* _What you are asked to do_:
Could you return each entry below exactly as written, minus any pictures?

Items from a dataset
--- START ---

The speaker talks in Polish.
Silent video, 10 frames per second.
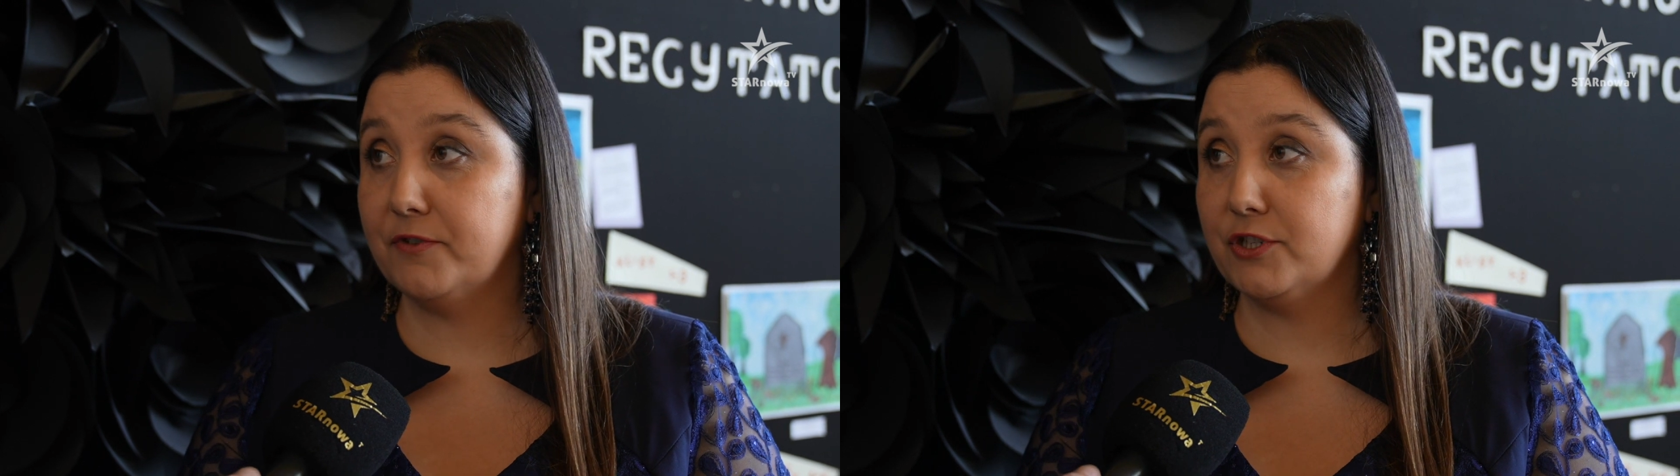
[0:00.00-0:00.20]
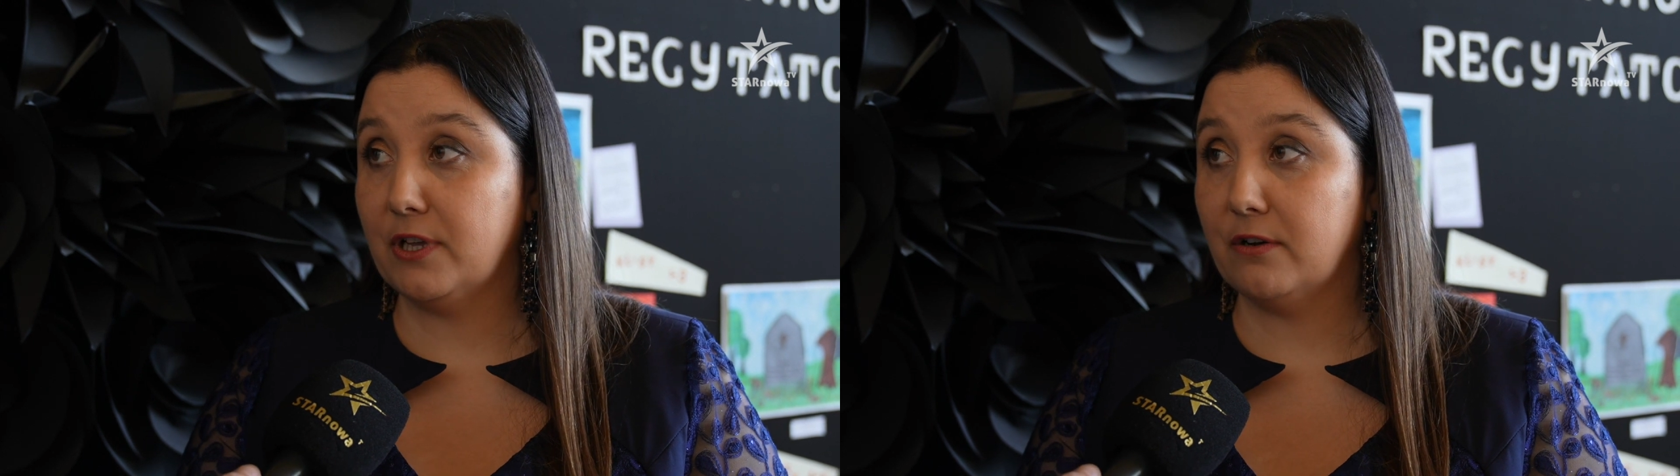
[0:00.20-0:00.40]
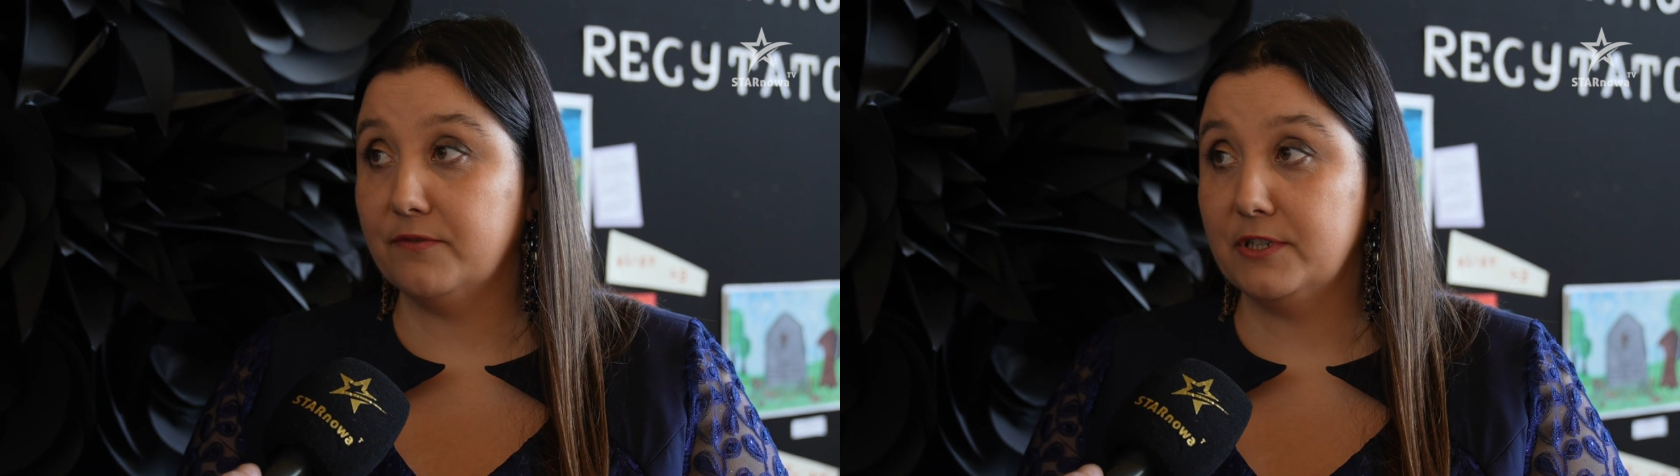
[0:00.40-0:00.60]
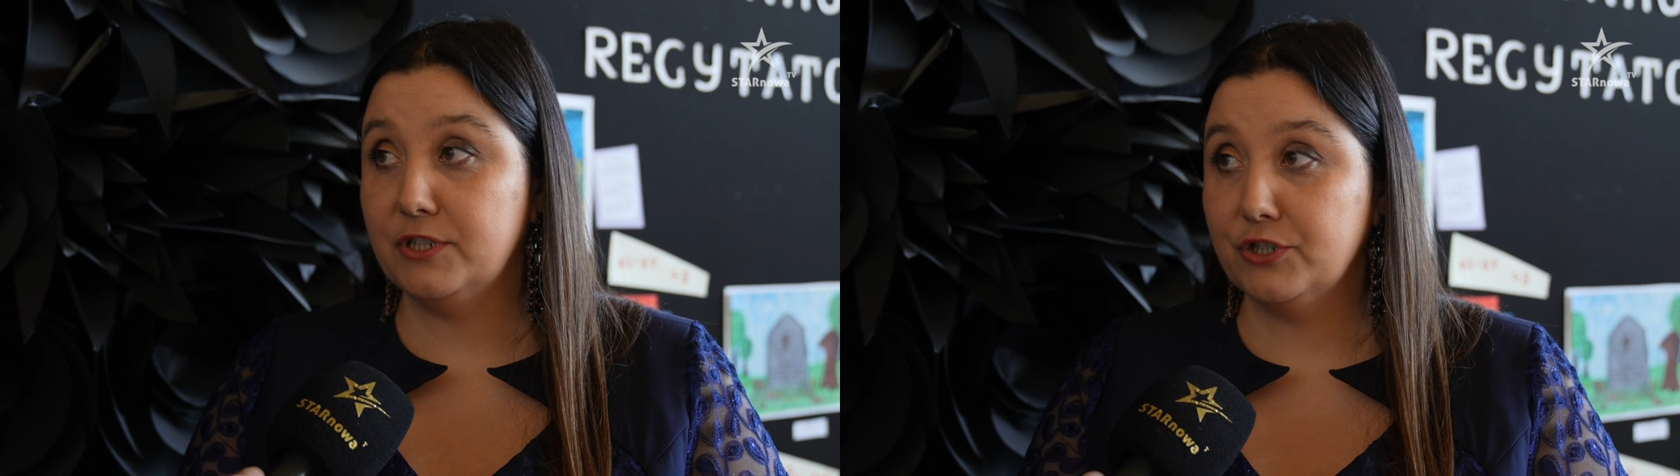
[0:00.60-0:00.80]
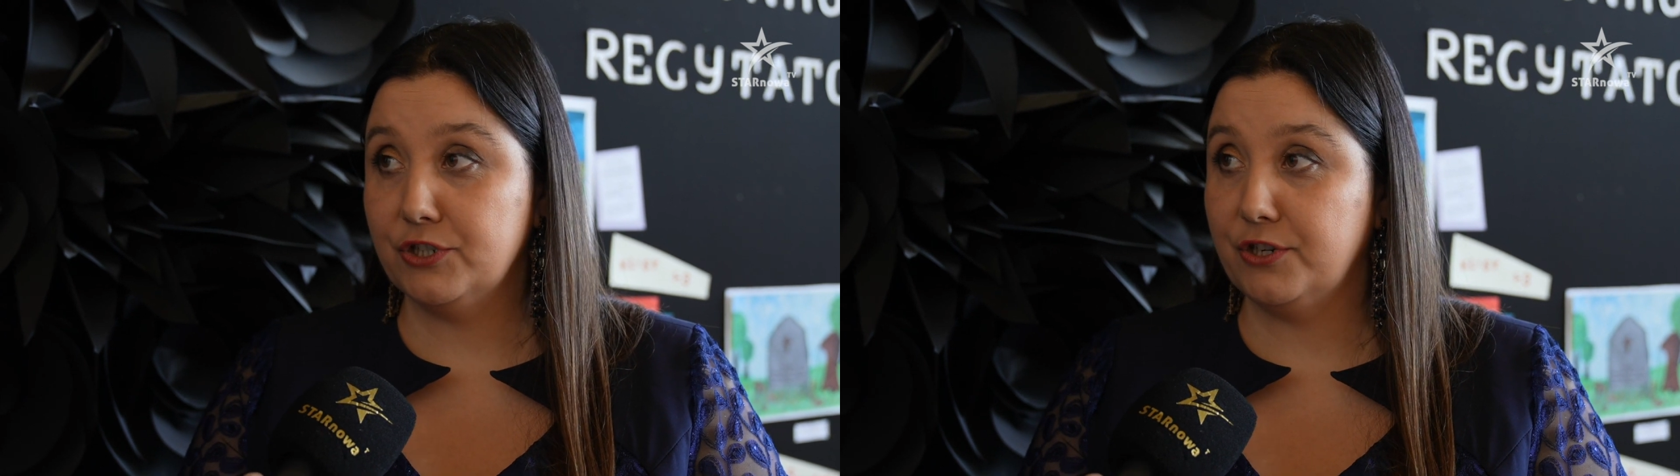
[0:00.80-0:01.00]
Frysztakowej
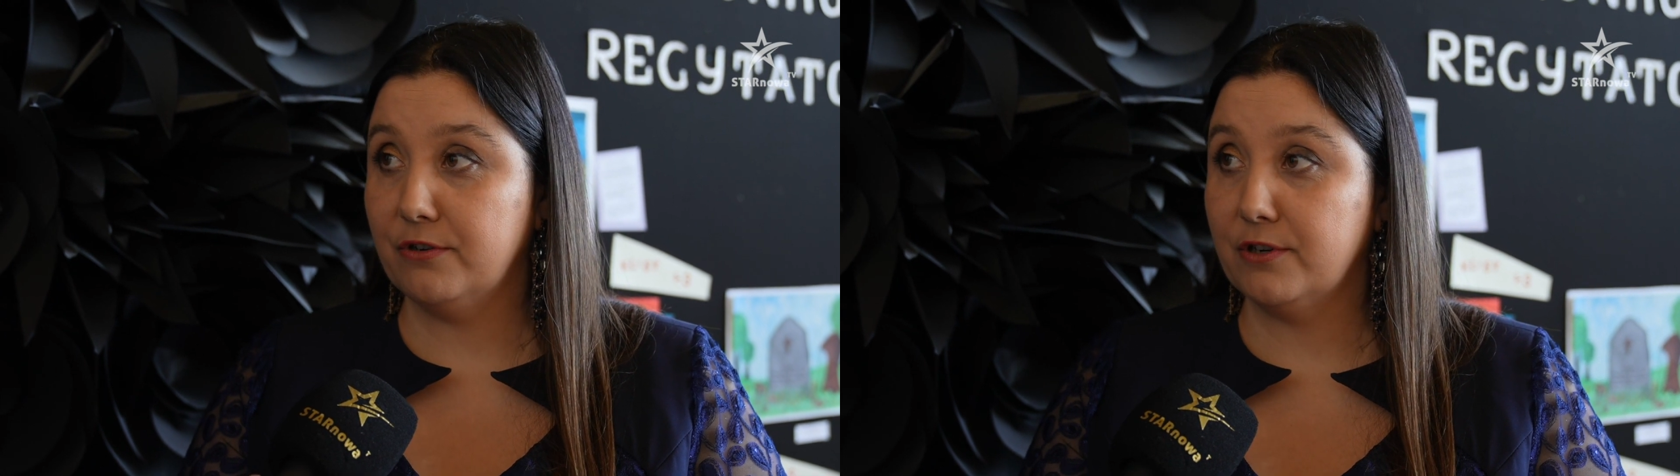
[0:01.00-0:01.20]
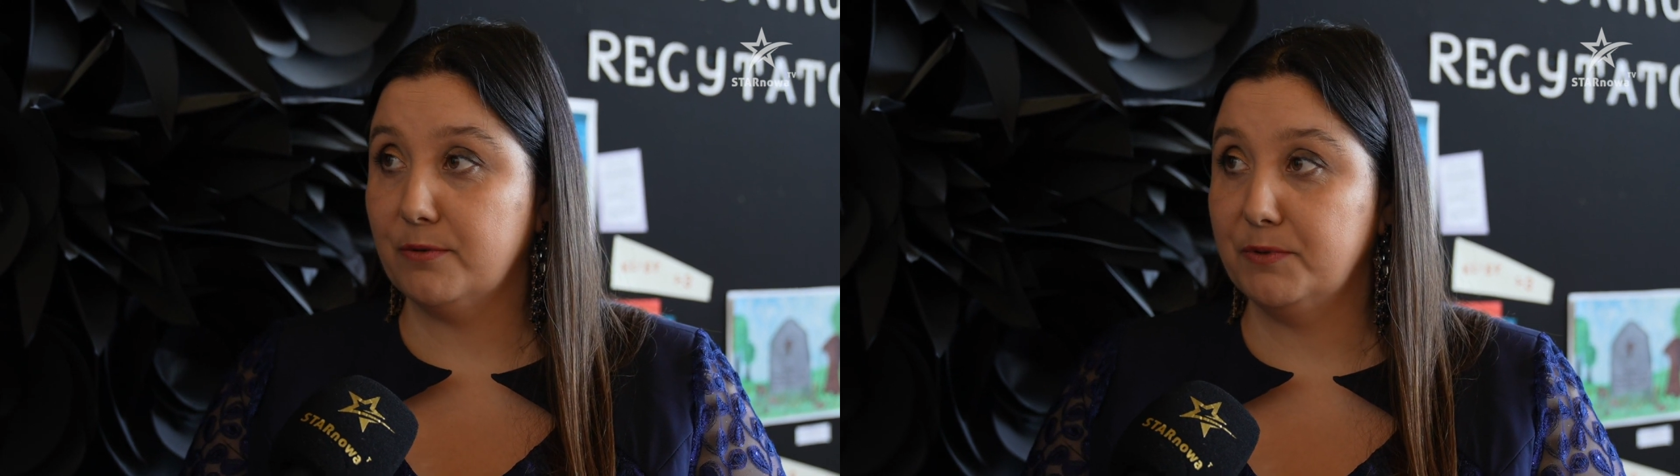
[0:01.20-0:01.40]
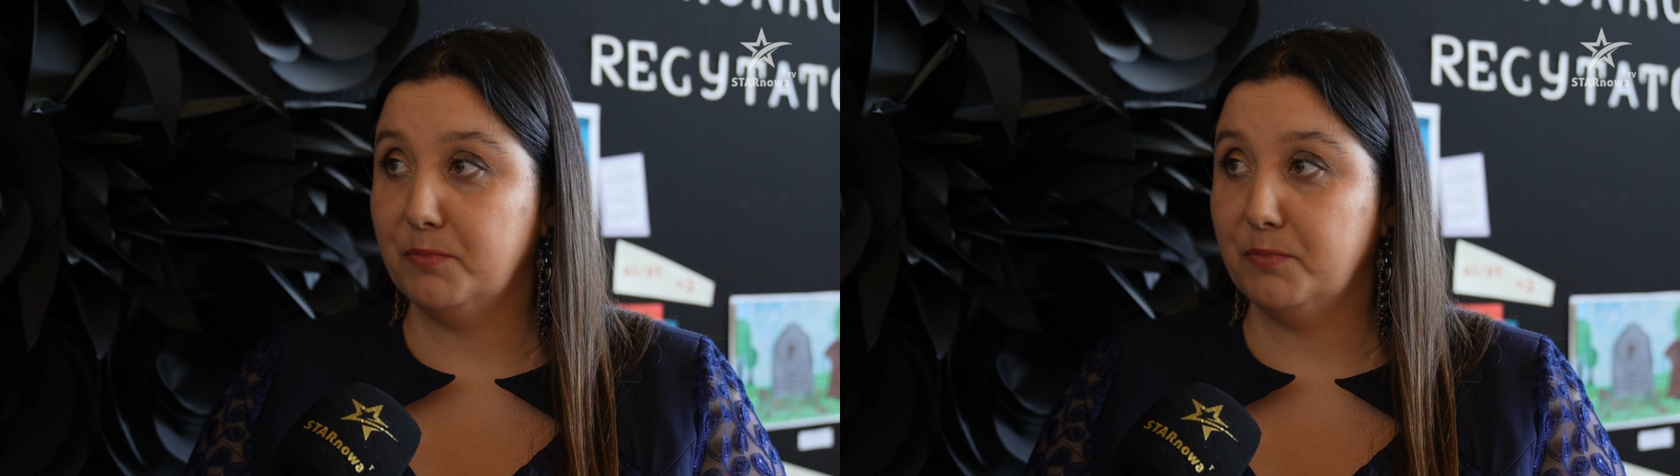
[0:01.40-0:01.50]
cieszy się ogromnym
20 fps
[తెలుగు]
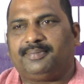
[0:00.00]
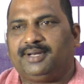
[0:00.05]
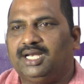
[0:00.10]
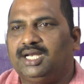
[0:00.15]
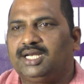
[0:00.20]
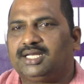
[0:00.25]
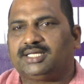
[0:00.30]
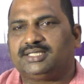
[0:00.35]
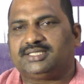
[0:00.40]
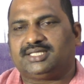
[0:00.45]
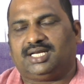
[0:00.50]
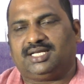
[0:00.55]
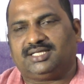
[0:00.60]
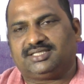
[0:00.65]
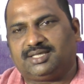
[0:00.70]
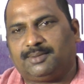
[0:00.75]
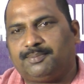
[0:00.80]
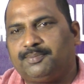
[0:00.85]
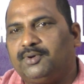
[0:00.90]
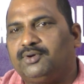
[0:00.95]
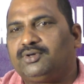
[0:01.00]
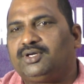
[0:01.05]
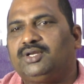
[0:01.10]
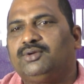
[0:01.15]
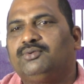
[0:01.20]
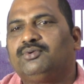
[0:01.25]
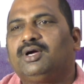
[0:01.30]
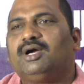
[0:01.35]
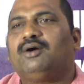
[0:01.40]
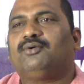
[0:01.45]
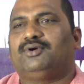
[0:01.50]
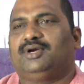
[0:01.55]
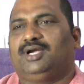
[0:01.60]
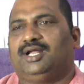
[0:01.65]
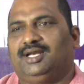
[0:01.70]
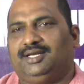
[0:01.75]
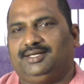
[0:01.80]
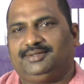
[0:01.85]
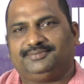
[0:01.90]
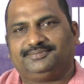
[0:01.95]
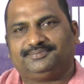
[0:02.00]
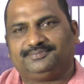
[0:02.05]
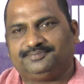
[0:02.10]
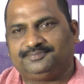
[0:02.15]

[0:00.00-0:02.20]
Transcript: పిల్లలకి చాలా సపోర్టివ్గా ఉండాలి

--- END ---

* _Problem solution_:
The speaker talks in Polish.
Silent video, 10 frames per second.
[0:00.00-0:00.20]
[0:00.20-0:00.40]
[0:00.40-0:00.60]
[0:00.60-0:00.80]
[0:00.80-0:01.00]
Frysztakowej
[0:01.00-0:01.20]
[0:01.20-0:01.40]
[0:01.40-0:01.50]
cieszy się ogromnym
20 fps
[తెలుగు]
[0:00.00]
[0:00.05]
[0:00.10]
[0:00.15]
[0:00.20]
[0:00.25]
[0:00.30]
[0:00.35]
[0:00.40]
[0:00.45]
[0:00.50]
[0:00.55]
[0:00.60]
[0:00.65]
[0:00.70]
[0:00.75]
[0:00.80]
[0:00.85]
[0:00.90]
[0:00.95]
[0:01.00]
[0:01.05]
[0:01.10]
[0:01.15]
[0:01.20]
[0:01.25]
[0:01.30]
[0:01.35]
[0:01.40]
[0:01.45]
[0:01.50]
[0:01.55]
[0:01.60]
[0:01.65]
[0:01.70]
[0:01.75]
[0:01.80]
[0:01.85]
[0:01.90]
[0:01.95]
[0:02.00]
[0:02.05]
[0:02.10]
[0:02.15]

[0:00.00-0:02.20]
Transcript: పిల్లలకి చాలా సపోర్టివ్గా ఉండాలి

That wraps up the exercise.